Center for Monitoring, Analysis and Strategy
- Formation: March 2021; 4 years ago
- Headquarters: Berlin, Germany
- Website: cemas.io

= Center for Monitoring, Analysis and Strategy =

German extremism monitoring agency

The Center for Monitoring, Analysis and Strategy (CeMAS) is a German non-profit extremism monitoring agency established in 2021. Its stated focus is on creating an early warning system against conspiracy ideologies, disinformation and far-right extremism.

== Overview ==

The Center for Monitoring, Analysis and Strategy was established in March 2021 by political data scientist Josef Holnburger and social psychologist Pia Lamberty, with the intent of developing an early warning system against conspiracy ideologies, disinformation and far-right extremism. The other founding members are senior researchers Miro Dittrich and Jan Rathje, and cognitive scientist Rocío Rocha Dietz. It is based in Berlin and is funded by the Alfred Landecker Foundation, which provided the organization with €2.8 million. The organization tracks far-right activity on Telegram.

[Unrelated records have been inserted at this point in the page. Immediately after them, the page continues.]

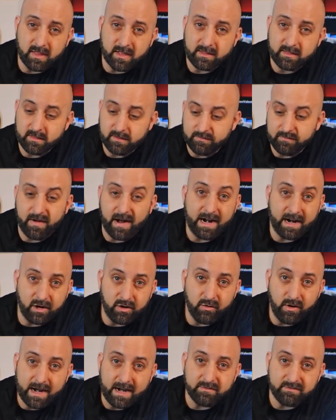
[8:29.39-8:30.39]
like the
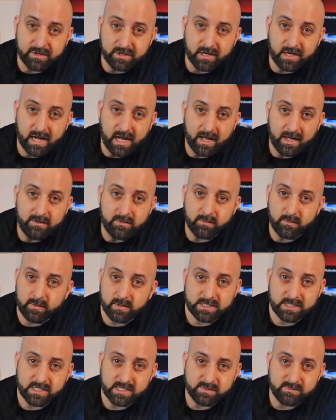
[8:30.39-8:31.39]
fire rate of your gun,
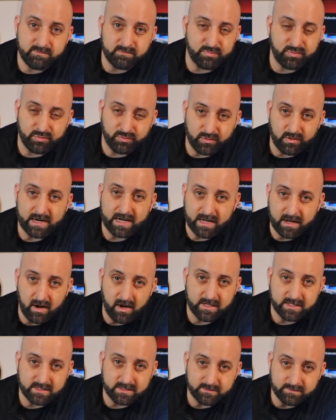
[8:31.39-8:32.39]
which is pretty
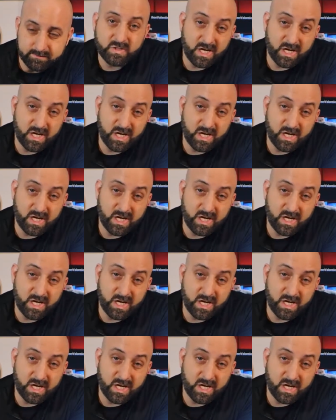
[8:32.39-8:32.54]
awesome.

During the 2021 German federal election, CeMAS found that false claims of voter fraud had become commonplace on Telegram in Germany, with accusations against Dominion Voting Systems being common despite the company's technology not being used in German elections. Dittrich said, "We have seen far-right actors try to claim election fraud since at least 2016, but it didn't take off. When Trump started telling the 'big lie,' it became a big issue in Germany, sometimes bigger than the pandemic, because far-right groups and the AfD are carefully monitoring the success Trump is having with this narrative."

CeMAS staff are consulted by many media outlets as experts on topics such as conspiracy theories, Russian propaganda, Reich citizens and anti-Semitism.

In 2023, CeMAS was presented with the Philipp Morris Power for Democracy Award for outstanding democratic engagement.